Folha de S. Paulo


'Caçadores de pichação' gastam 5.300 litros de tinta cinza por mês para cobrir muros de SP

João Carlos de Oliveira, 45, observa três funcionários com macacão laranja pintarem um muro de cinza, a metros do metrô Anhangabaú.

Todos sob sua supervisão na tarefa de acabar com pichações ilegais.

"Se a gente usar tinta branca, é fazer uma tela para eles", explica. "Eles", no caso, são pichadores, seus piores inimigos (e seu ganha-pão).

Oliveira comanda a equipe da Florestana, empresa contratada pela Subprefeitura da Sé para cobrir grafismos feitos em locais públicos do Centro. Em maio, três grafites da dupla osgemeos foram apagados de uma coluna do viaduto do Glicério (região central) por seu time.

Se postos à venda na galeria que representa os irmãos Gustavo e Otávio Pandolfo em Nova York, os desenhos chegariam a somar US$ 150 mil (ou R$ 320 mil),
segundo colecionadores.

Há 20 dias, o esquema de trabalho mudou. "Em grafite a gente não mexe mais. Nunca mexeu, na verdade. Só apagamos este [d'osgemeos] porque tinha sido 'atropelado' por pichação, por cima", diz João.

Desde então, o time recebeu ordem de só tapar um grafite "se tiver um pedido do governo, por escrito".

Já a burocracia para intervenções em muro público é velha conhecida. Deve-se encaminhar o projeto para a Comissão de Proteção à Paisagem Urbana, que se reúne mensalmente, e esperar a aprovação ou rejeição. Não há prazo para a espera.

Antes, diferenciar a arte de rua "boa" ou "ruim" ficava por conta do bom senso, segundo João --há sete anos na função de "curador informal".
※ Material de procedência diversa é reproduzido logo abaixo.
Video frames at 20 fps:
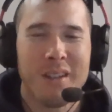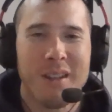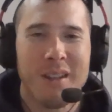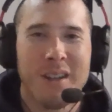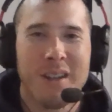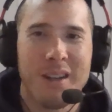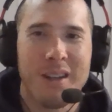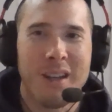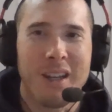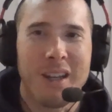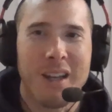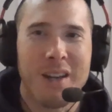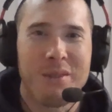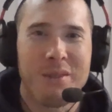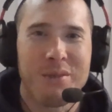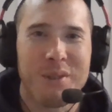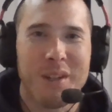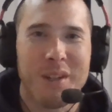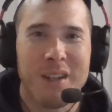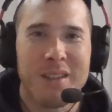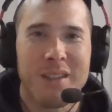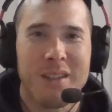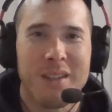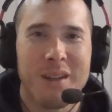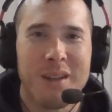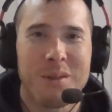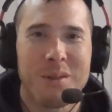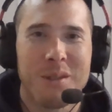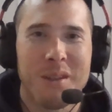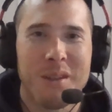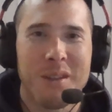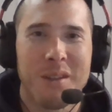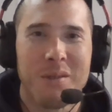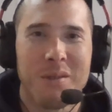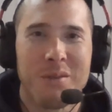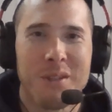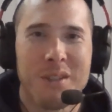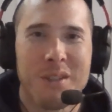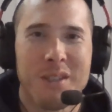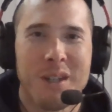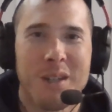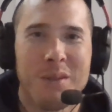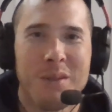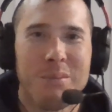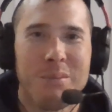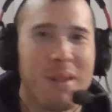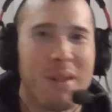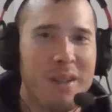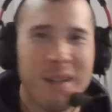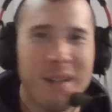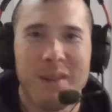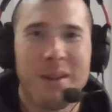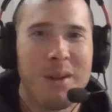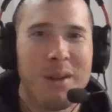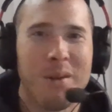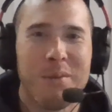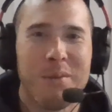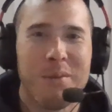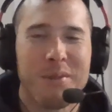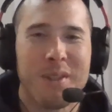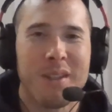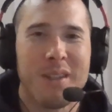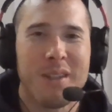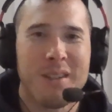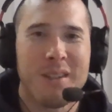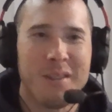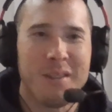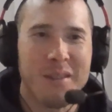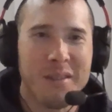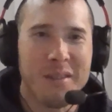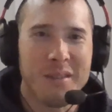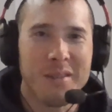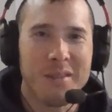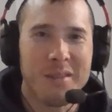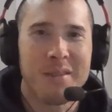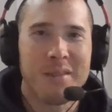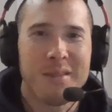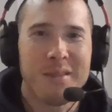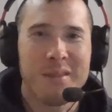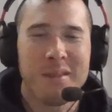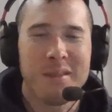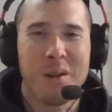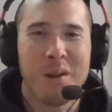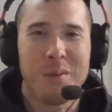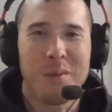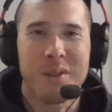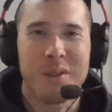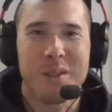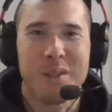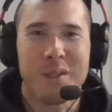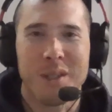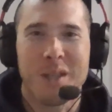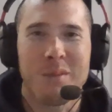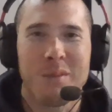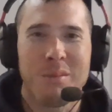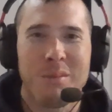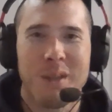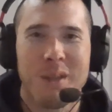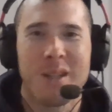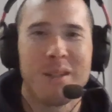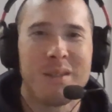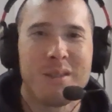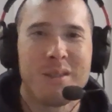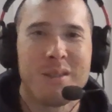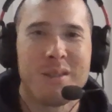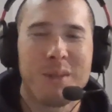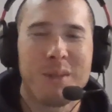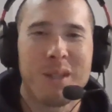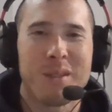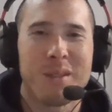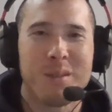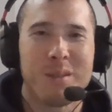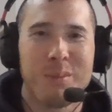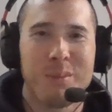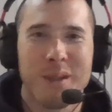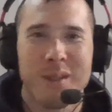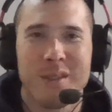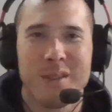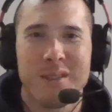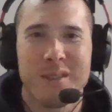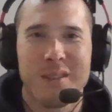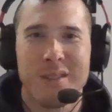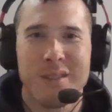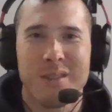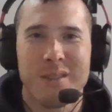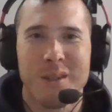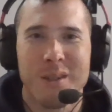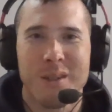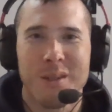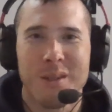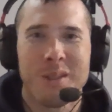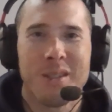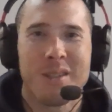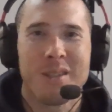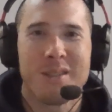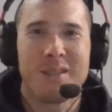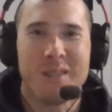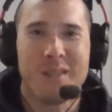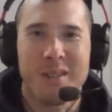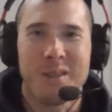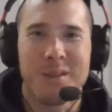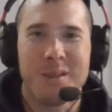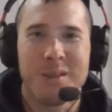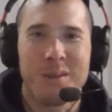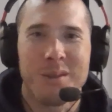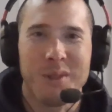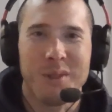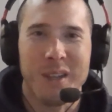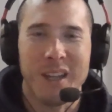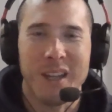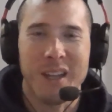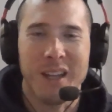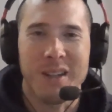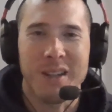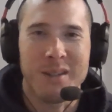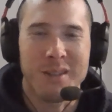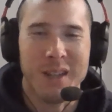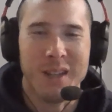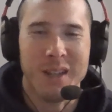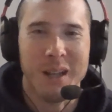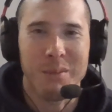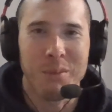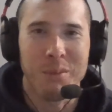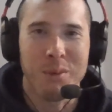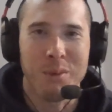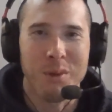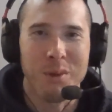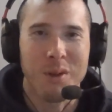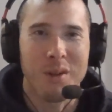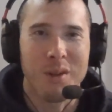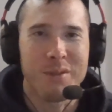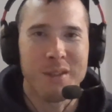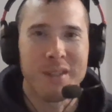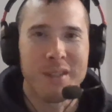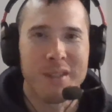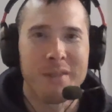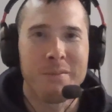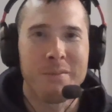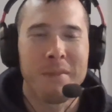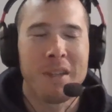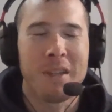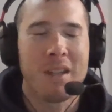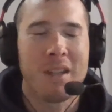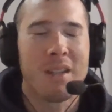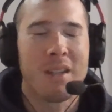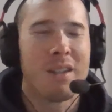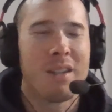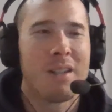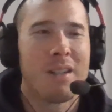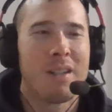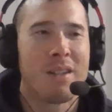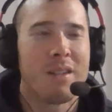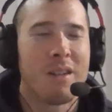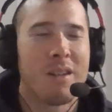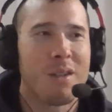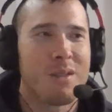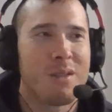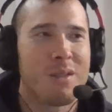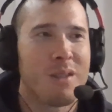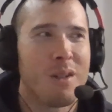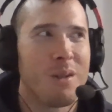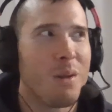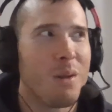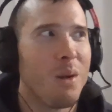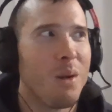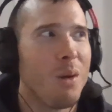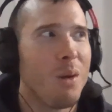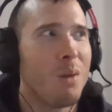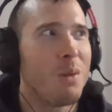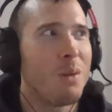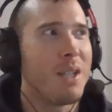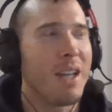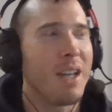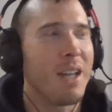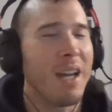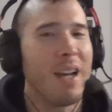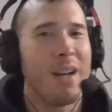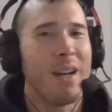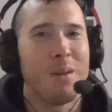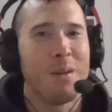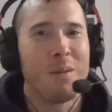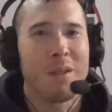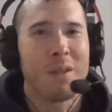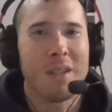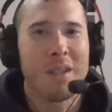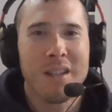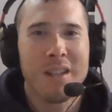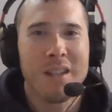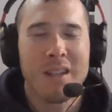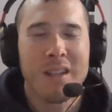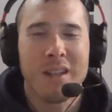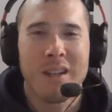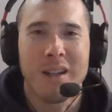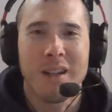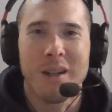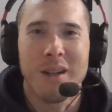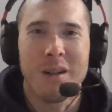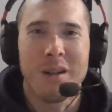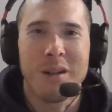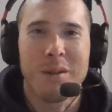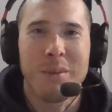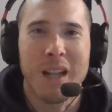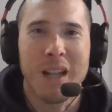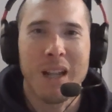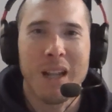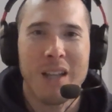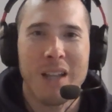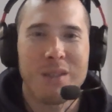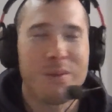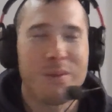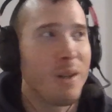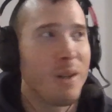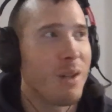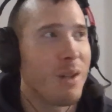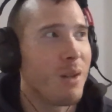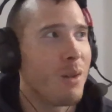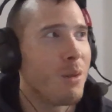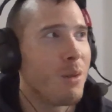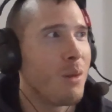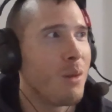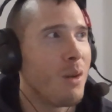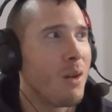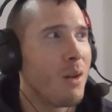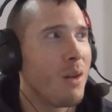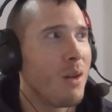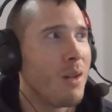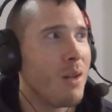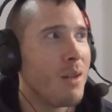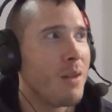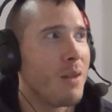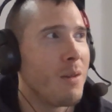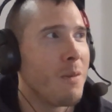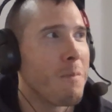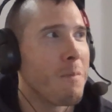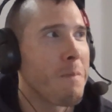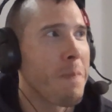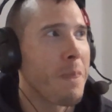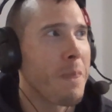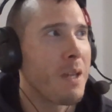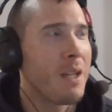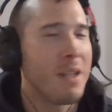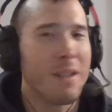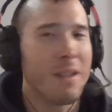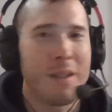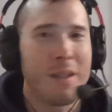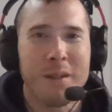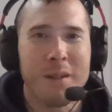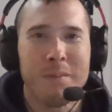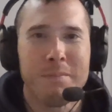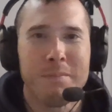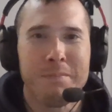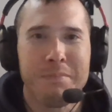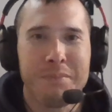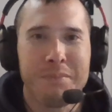I kind of forgot that that was a thing for the channel. But hopefully she'll keep making some guest appearances. So stay tuned for that to happen more often. Also, holy cow! My last video on helium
"Se tinha palavrão escrito por cima, a gente apagava. Mas essa história do desenho [dos irmãos Pandolfo] pegou mal. Nunca tinha visto render tanto assunto."

Ele diz que não costuma cultivar inimizade com artistas urbanos. "Tenho funcionários que são amigos d'osgemeos. Até queria colocar eles em contato com o pessoal da prefeitura."
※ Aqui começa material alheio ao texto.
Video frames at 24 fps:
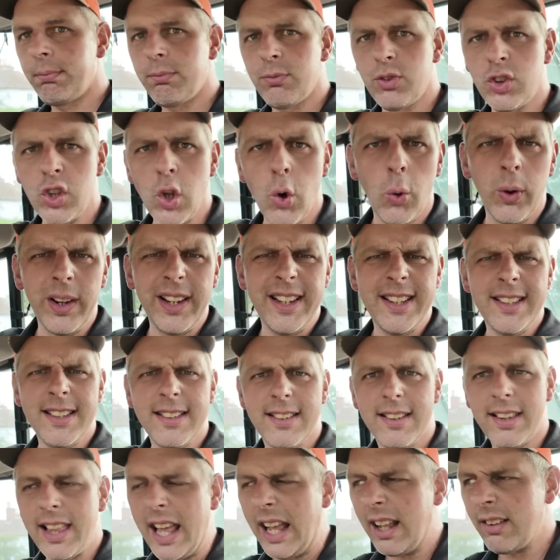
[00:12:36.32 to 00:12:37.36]

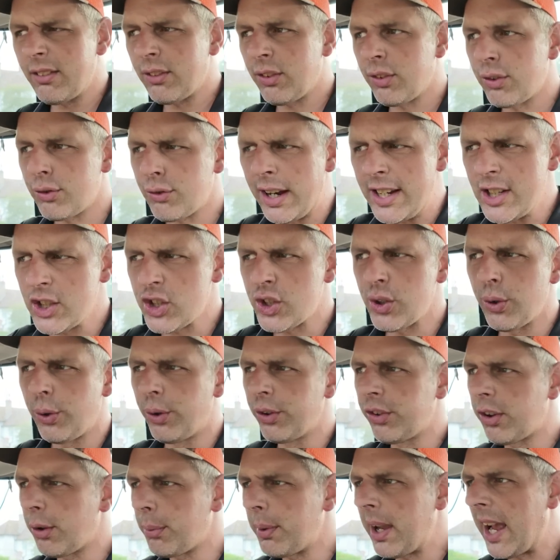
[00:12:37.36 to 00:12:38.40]
noise, that strange
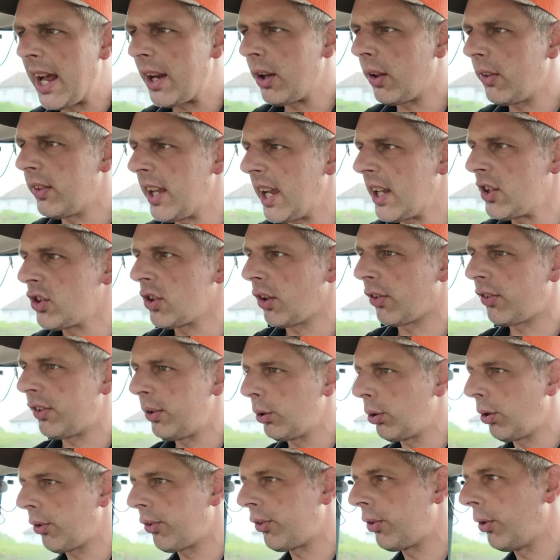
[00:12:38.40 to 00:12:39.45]
noise that we had on the engine. I've
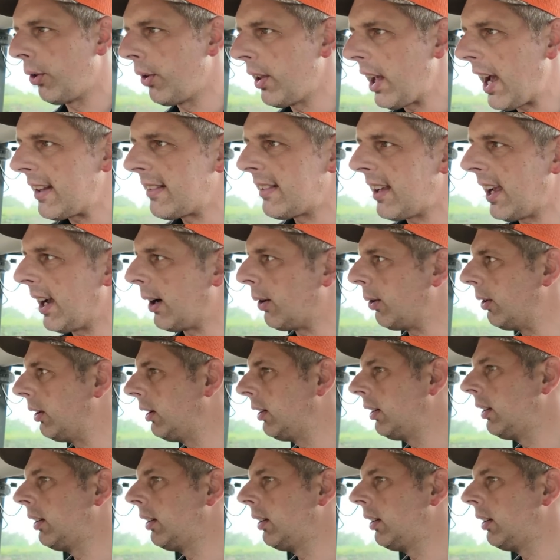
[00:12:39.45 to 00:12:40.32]
still got to sort that out.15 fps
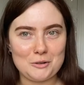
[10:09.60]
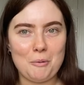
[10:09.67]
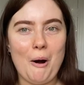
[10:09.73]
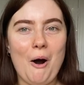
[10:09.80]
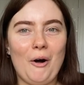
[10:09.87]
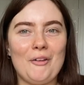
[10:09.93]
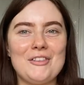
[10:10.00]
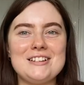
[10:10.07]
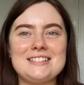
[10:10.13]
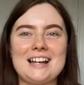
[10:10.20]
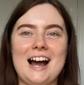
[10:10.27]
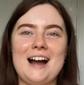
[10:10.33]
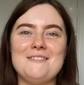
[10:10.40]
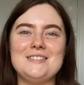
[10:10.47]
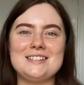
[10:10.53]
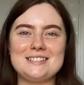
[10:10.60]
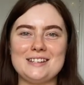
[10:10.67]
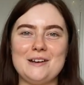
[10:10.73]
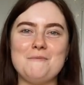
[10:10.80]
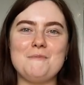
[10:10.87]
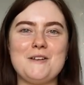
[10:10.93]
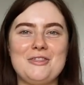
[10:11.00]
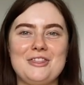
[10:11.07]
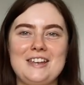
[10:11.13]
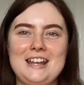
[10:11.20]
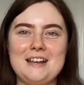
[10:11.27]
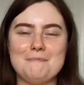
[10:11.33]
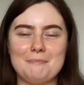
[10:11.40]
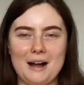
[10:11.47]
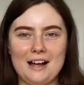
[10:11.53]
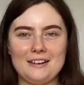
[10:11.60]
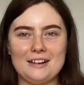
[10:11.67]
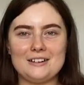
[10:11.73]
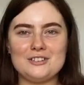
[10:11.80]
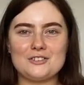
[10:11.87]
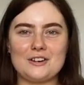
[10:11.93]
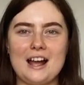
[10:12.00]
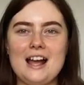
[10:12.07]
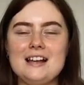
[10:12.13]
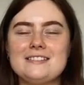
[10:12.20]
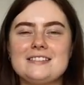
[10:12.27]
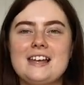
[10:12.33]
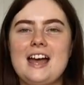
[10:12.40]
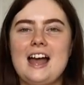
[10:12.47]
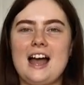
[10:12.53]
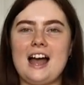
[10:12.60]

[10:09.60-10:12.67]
up all the time. The same with the Matalan dress.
Não precisou: o poder municipal foi direto aos grafiteiros famosos. Planejam uma obra, em lugar ainda não determinado, para sacramentar a paz.

20 MIL M²

João aperfeiçoou o ofício ao longo dos anos. Inventou uma pistola de tinta pressurizada por um motor a gasolina para agilizar a cobertura de imagens como suásticas, siglas de grupos e até frases de amor.

Criou, ainda, a mistura ideal para cobrir bem --e rápido-- as cores clandestinas. Cal, água e um corante chamado pó xadrez, nas cores amarelo e preto, para chegar ao único tom de cinza.

São usados por mês cerca de 5.300 litros da mistura cor de asfalto, só no Centro. Pudera: alguns logradouros ganham várias demãos de tinta. "As avenidas 9 de Julho e 23 de Maio e a rua Amaral Gurgel são as que mais dão trabalho", diz a engenheira da prefeitura Helena Kavamura.

A equipe só é paga se atingir a cota mensal de 20 mil m² de pintura --o que "vai tranquilo", garante João. Eles costumam ultrapassar essa marca em 10%.

Em uma dessas paredes cobertas de cinza, osgemeos fizeram o apelo: "Sr. prefeito: nesta cidade existem muitos problemas sérios que precisam de resultados! Não gaste tempo e $ apagando 'graffiti' nas ruas!".

O contrato com os "caçadores de pichação" (como eles próprios se definem) vai até julho, com chance de ser renovado por mais um ano (e a sãopaulo apurou que de fato será).